• [ASSIGNMENT]: Would you return the records below character for character, without any images?

[Saved entries]
══════════════════════════════

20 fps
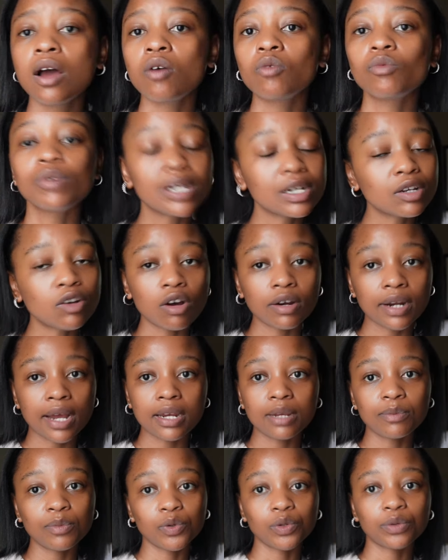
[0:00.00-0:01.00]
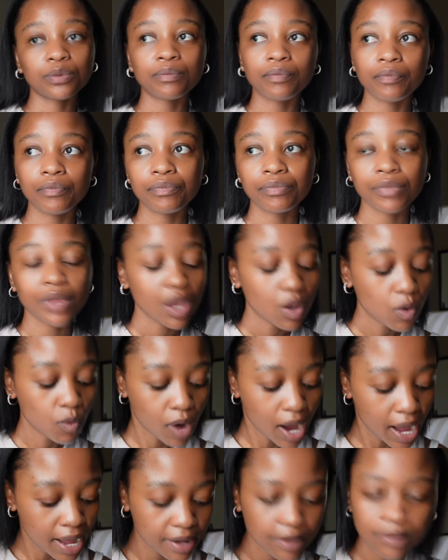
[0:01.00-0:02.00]
we didn't go on honeymoon.
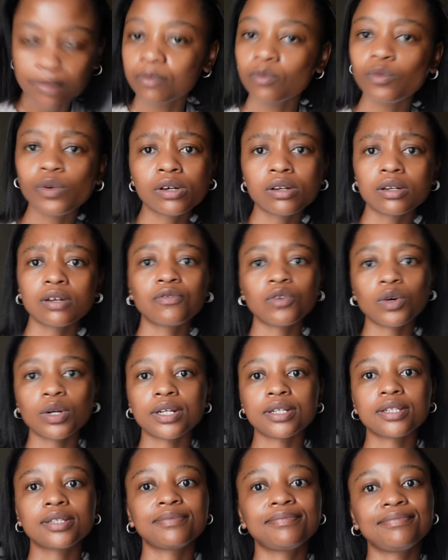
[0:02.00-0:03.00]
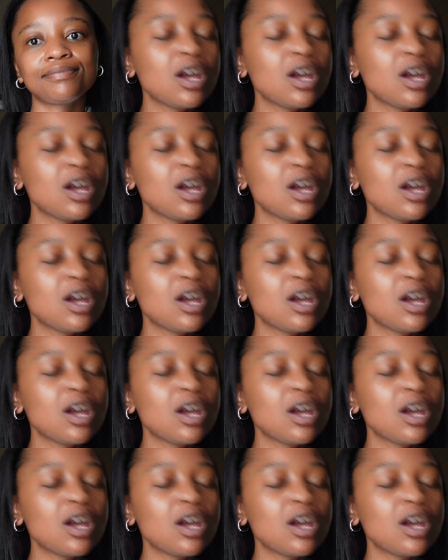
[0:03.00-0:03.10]
Why? We couldn't afford it.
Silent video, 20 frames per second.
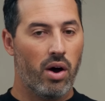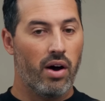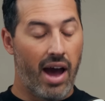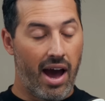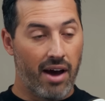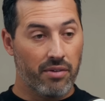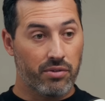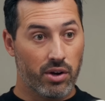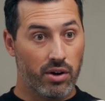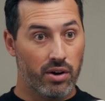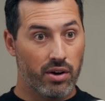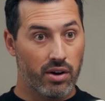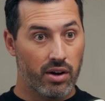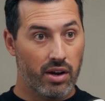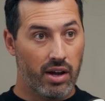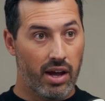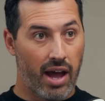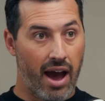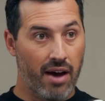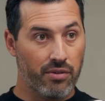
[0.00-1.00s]

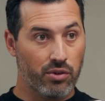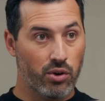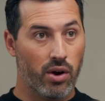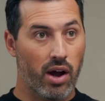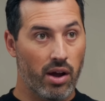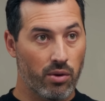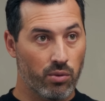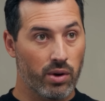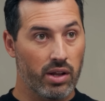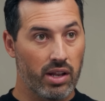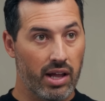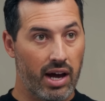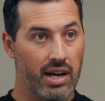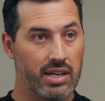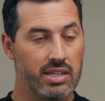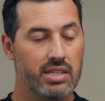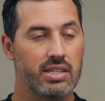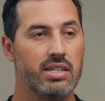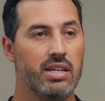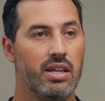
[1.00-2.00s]
after I
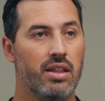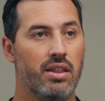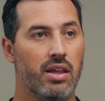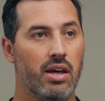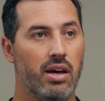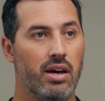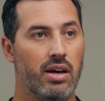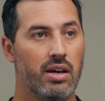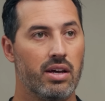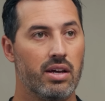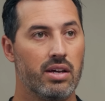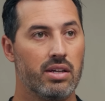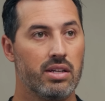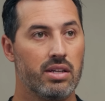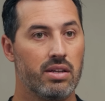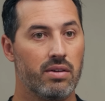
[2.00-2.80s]
realized the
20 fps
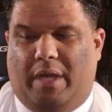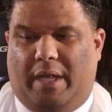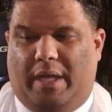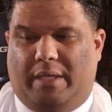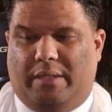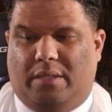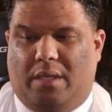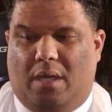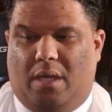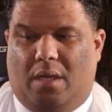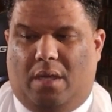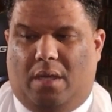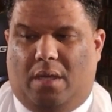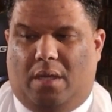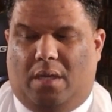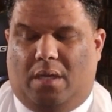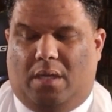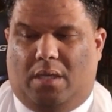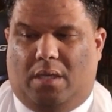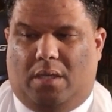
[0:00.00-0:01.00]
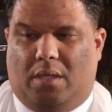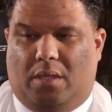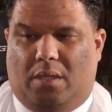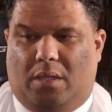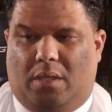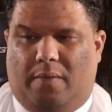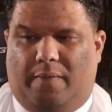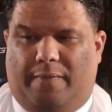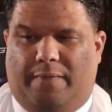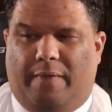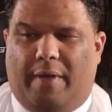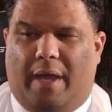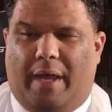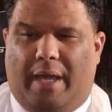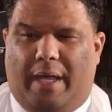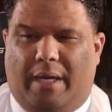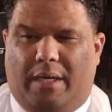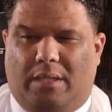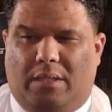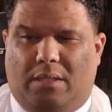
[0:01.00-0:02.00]
is you
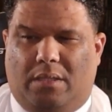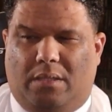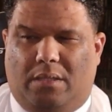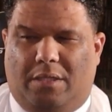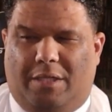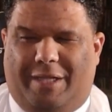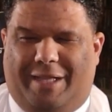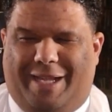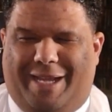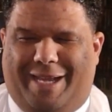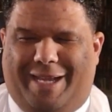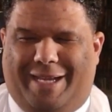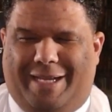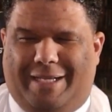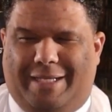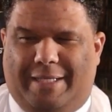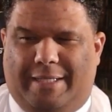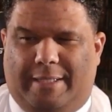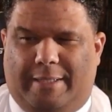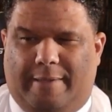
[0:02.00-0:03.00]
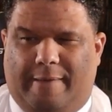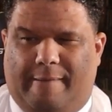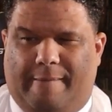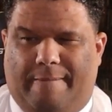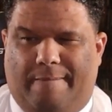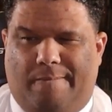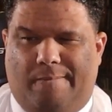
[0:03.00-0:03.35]
find things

══════════════════════════════

• [EXERCISE RESPONSE]:
20 fps
[0:00.00-0:01.00]
[0:01.00-0:02.00]
we didn't go on honeymoon.
[0:02.00-0:03.00]
[0:03.00-0:03.10]
Why? We couldn't afford it.
Silent video, 20 frames per second.
[0.00-1.00s]

[1.00-2.00s]
after I
[2.00-2.80s]
realized the
20 fps
[0:00.00-0:01.00]
[0:01.00-0:02.00]
is you
[0:02.00-0:03.00]
[0:03.00-0:03.35]
find things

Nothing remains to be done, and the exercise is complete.